Re-trace with resource ID:
bash .claude/skills/trace-resource-request/scripts/trace_request_kusto.sh \
--server-csv export.svc.csv \
--agent-csv export.agent.csv \
--resource-id 2e146da1-1d4d-54f0-86eb-08e6887f5a71
This reveals the complete flow including the initial spec request.
Best Practices
-
Always collect both server and agent logs - The issue could be in either component
-
Use op-id when available - It provides the most comprehensive end-to-end tracing
-
Check timestamps - Look for unusual delays between stages that might indicate performance issues
-
Compare with successful requests - Trace a working request to understand normal log patterns
-
Preserve logs - Keep logs from failed requests for future debugging and pattern analysis
-
Automate collection - Set up log aggregation (e.g., ELK, Loki) for real-time analysis
-
Monitor patterns - Watch for recurring errors that might indicate systemic issues
Troubleshooting Tips
Can't find op-id in logs?
- Check if the request actually reached the server (verify client-side logs)
- Search by resource-id or work-name instead
- Verify log files are from the correct time period
Script shows "No matching entries found" for all stages?
- Verify identifiers are correct (check for typos)
- Ensure logs are from the correct clusters (server vs agent)

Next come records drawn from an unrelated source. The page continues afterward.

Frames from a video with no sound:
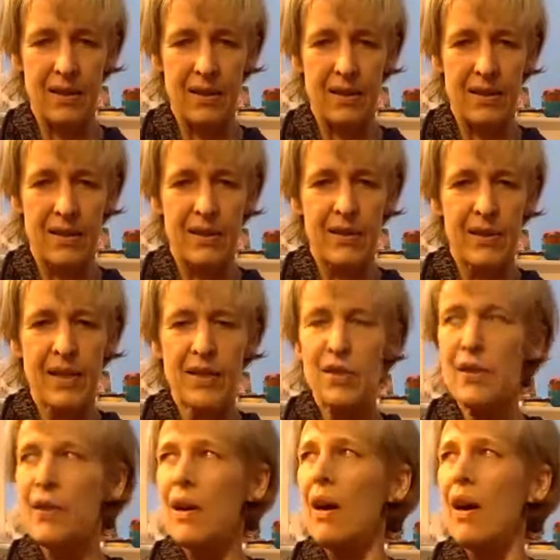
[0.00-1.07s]
stretch
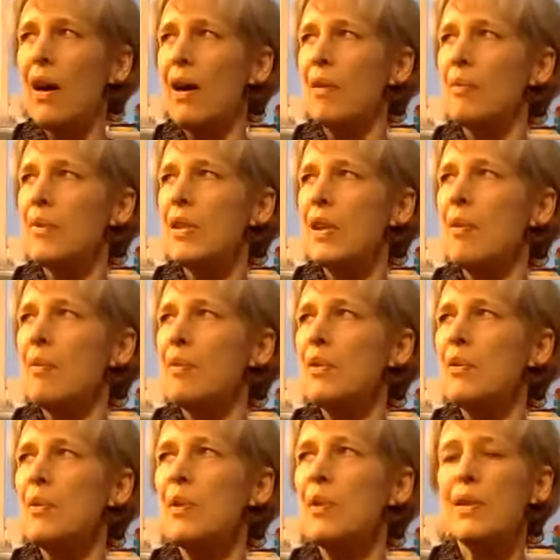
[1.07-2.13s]
your arms up
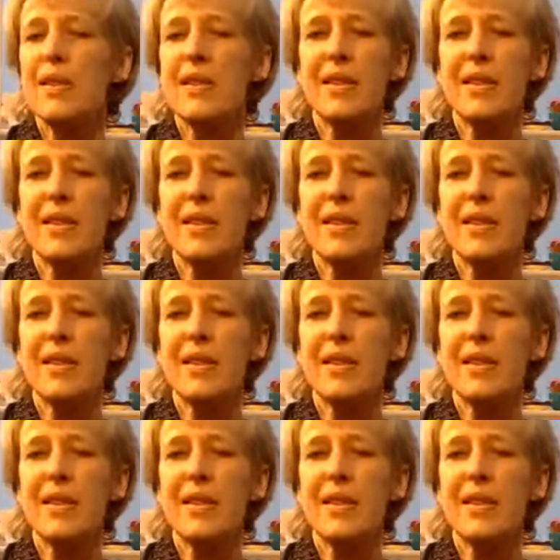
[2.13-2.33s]
towards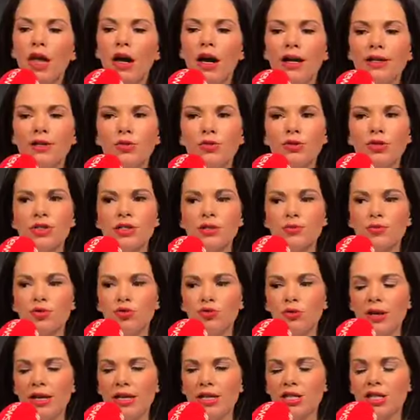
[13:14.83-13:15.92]
I know there's some
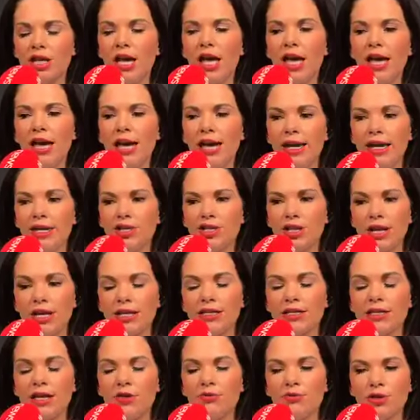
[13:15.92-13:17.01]
great
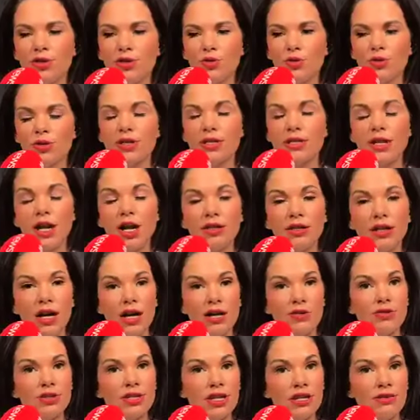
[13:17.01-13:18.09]
HS resources on the
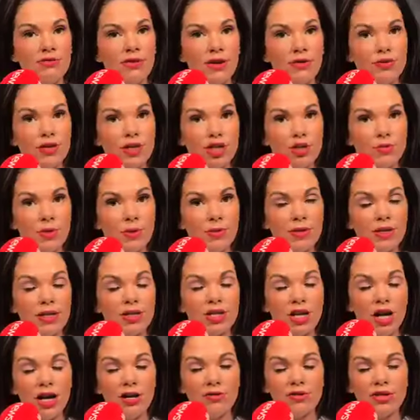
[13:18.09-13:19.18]
Irish Skin Foundation
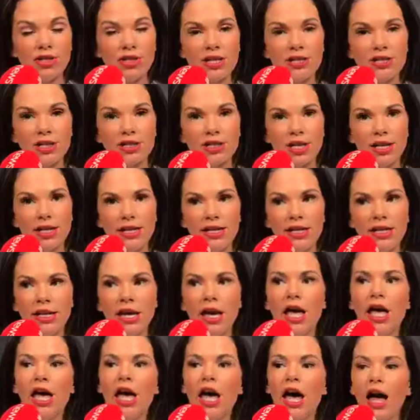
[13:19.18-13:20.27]
website, irishskin.ie.
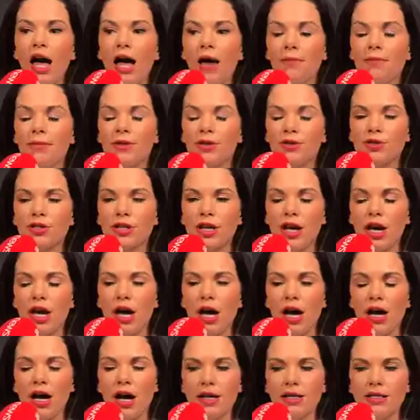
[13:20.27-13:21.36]
I
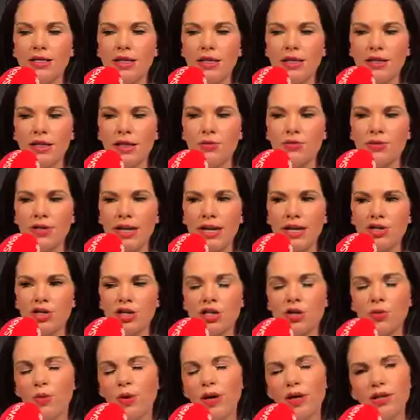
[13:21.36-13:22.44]
think it was a
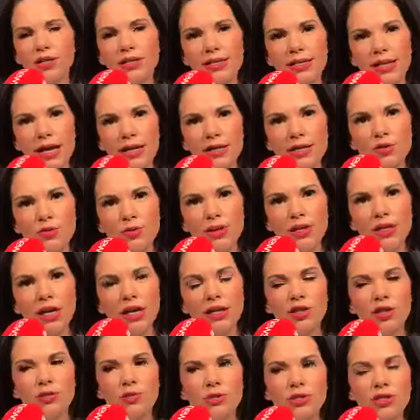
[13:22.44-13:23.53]
HS awareness last week,
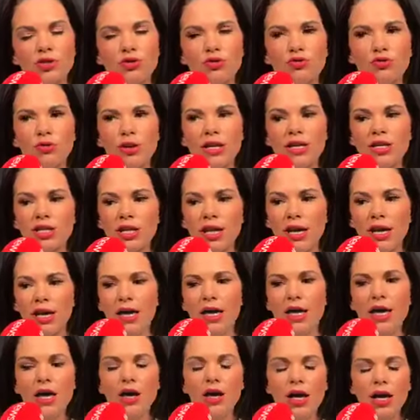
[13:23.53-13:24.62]
and there was a great stuff
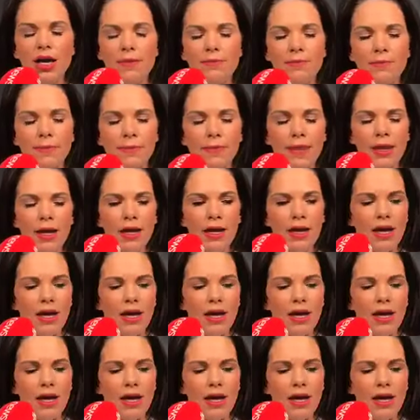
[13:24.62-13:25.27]
on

- Check log file naming matches expected patterns
- Verify time range overlap between request and collected logs
Agent logs not showing manifest application?

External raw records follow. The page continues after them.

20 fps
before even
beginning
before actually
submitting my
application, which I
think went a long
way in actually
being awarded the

- Check if ManifestWork was created:
kubectl get manifestworks - Review agent controller logs for errors
- Verify agent has correct RBAC permissions
- Check if agent is watching the correct namespace
Database queries return no results?
- Verify resource-id format (should be UUID)

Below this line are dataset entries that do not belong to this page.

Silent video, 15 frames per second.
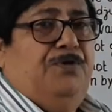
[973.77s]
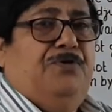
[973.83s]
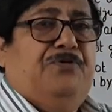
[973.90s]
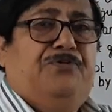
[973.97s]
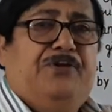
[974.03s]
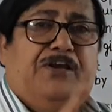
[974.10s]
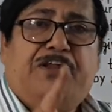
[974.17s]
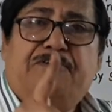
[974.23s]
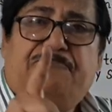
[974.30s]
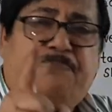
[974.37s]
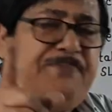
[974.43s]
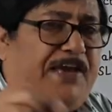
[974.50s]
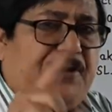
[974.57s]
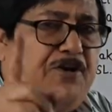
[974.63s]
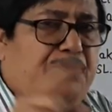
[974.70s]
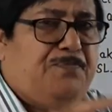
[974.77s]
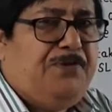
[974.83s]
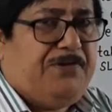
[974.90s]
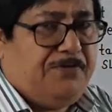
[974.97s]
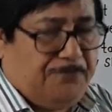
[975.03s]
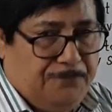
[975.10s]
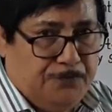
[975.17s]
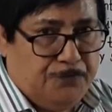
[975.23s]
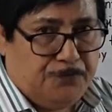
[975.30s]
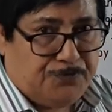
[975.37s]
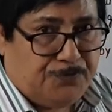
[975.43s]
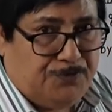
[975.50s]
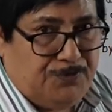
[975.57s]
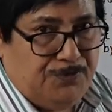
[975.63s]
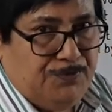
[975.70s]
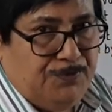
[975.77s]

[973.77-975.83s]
relief cannot be refused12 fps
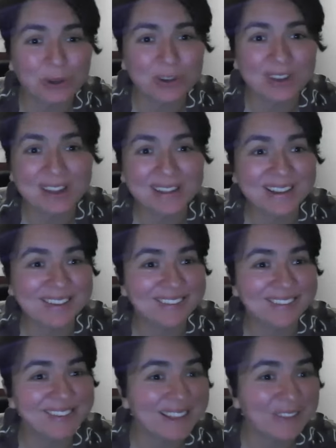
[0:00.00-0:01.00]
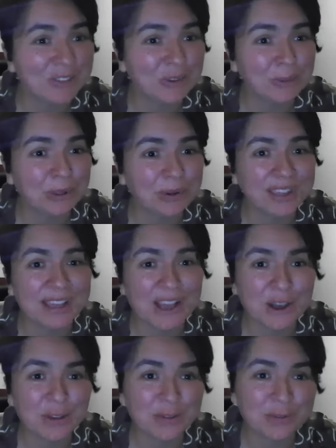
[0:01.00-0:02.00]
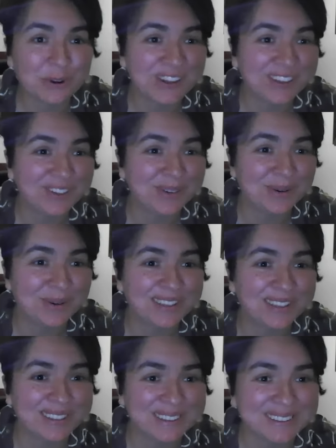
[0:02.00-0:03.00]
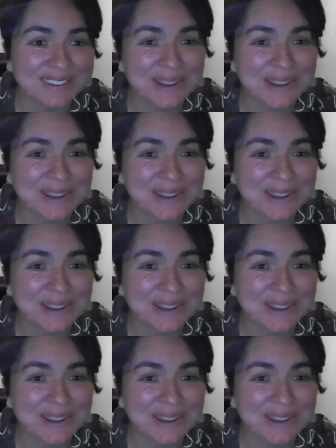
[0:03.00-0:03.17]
What are like signs to be looking out for at a creek?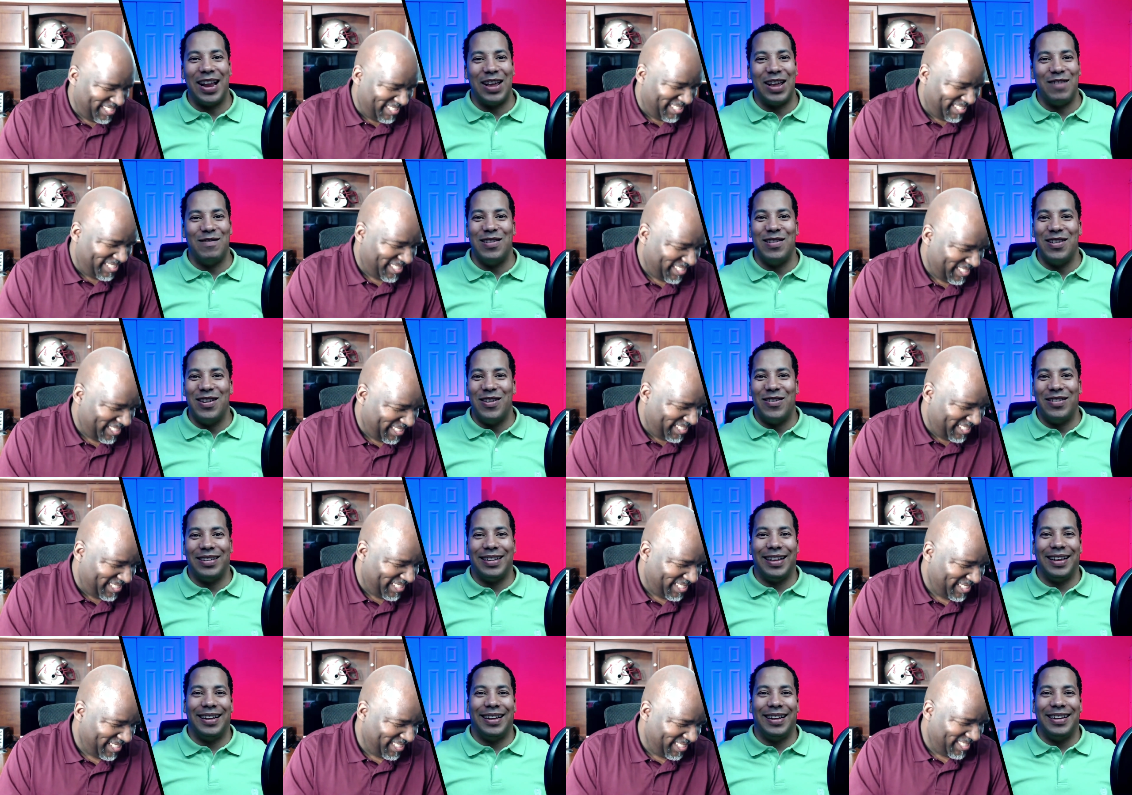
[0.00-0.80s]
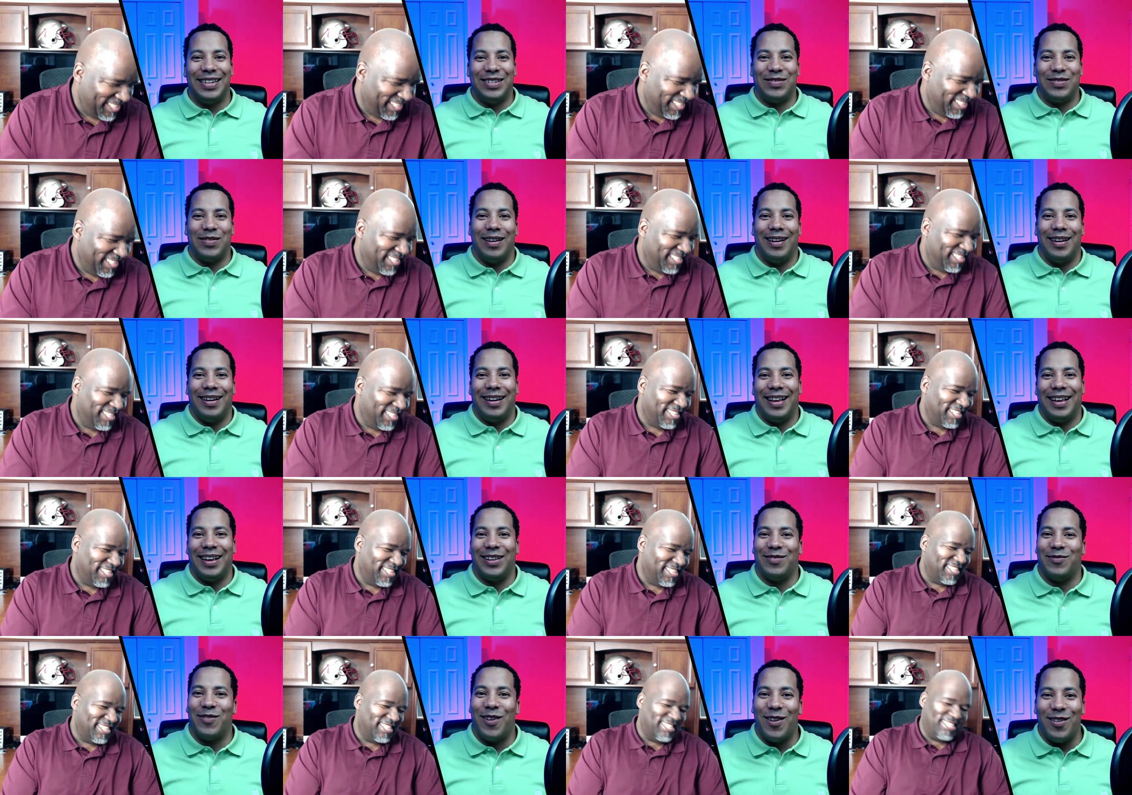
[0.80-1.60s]
Speaker 1: even know what that is, right? They're like,
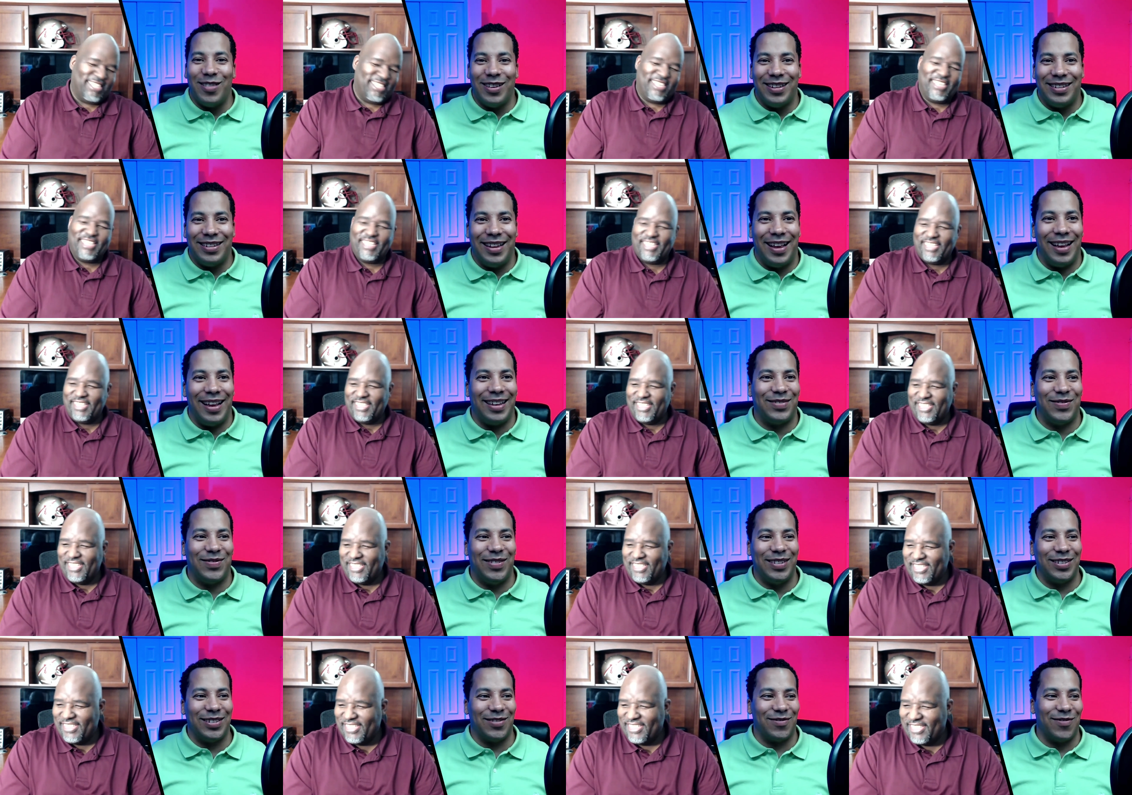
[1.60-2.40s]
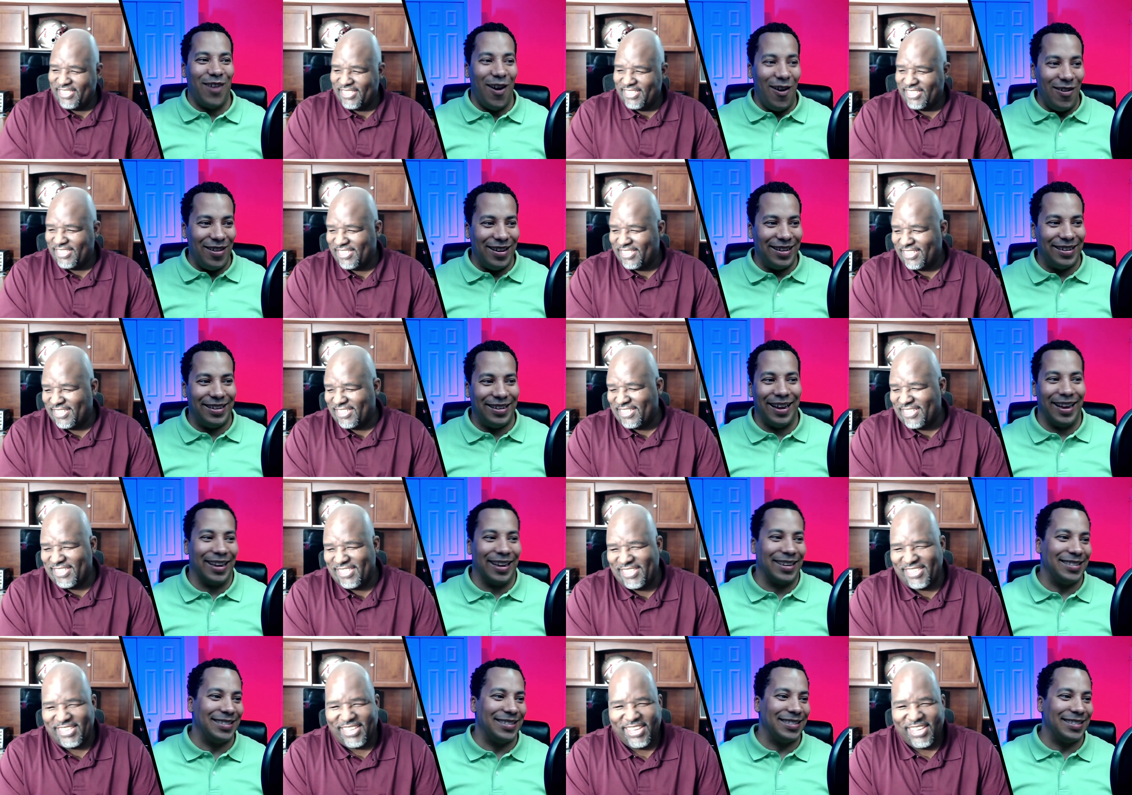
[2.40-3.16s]
Rolodex? What's a Rolodex?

- Check if request was soft-deleted (deleted_at IS NOT NULL)
- Ensure connecting to correct database/schema
- Try searching by work-name instead of resource-id
Additional Resources
- Error Analysis Reference:
references/error_analysis.md- Comprehensive troubleshooting guide - Dump Logs Script:
scripts/dump_logs.sh- Collect logs from Kubernetes - Trace Script (Kubernetes):
scripts/trace_request.sh- Automated log analysis for Kubernetes logs - Trace Script (Kusto):
scripts/trace_request_kusto.sh- Automated log analysis for ARO HCP Kusto CSV exports - Maestro Documentation: Project root
README.mdanddocs/directory - CloudEvents Spec: Understanding the event format and extensions
Quick Reference
Common Commands
Kubernetes Environments:
# Collect server logs
bash scripts/dump_logs.sh
# Collect agent logs
namespace=maestro label="app=maestro-agent" bash scripts/dump_logs.sh
# Trace by op-id
bash scripts/trace_request.sh --op-id <op-id> --logs-dir $HOME/maestro-logs
# Trace by resource-id
bash scripts/trace_request.sh --resource-id <resource-id> --logs-dir $HOME/maestro-logs
ARO HCP (Kusto) Environments:
# Trace by op-id with both server and agent CSV exports
bash scripts/trace_request_kusto.sh \
--server-csv export.svc.csv \
--agent-csv export.agent.csv \
--op-id <op-id>
# Trace by resource-id
bash scripts/trace_request_kusto.sh \
--server-csv export.svc.csv \
--agent-csv export.agent.csv \
--resource-id <resource-id>
Database Queries:
-- Database lookup
SELECT * FROM resources WHERE id = '<resource-id>';
-- Find resource by work name
SELECT * FROM resources WHERE payload->'metadata'->>'name' = '<work-name>';
Error Patterns Quick Reference
| Error Message | Likely Cause | Section |
|---|---|---|
Failed to publish resource | Message broker issue | §2, §3, §5 |
unmatched consumer name | Configuration mismatch | §7 |
failed to convert resource | CloudEvent decode error | §7 |
failed to create status event | Database error | §7 |
recreate the listener | PostgreSQL notification issue | §2, §7 |
no clients registered | Normal in broadcast mode | §9 |
skipping resource status update | Normal in broadcast mode | §9 |
For detailed explanations, see references/error_analysis.md.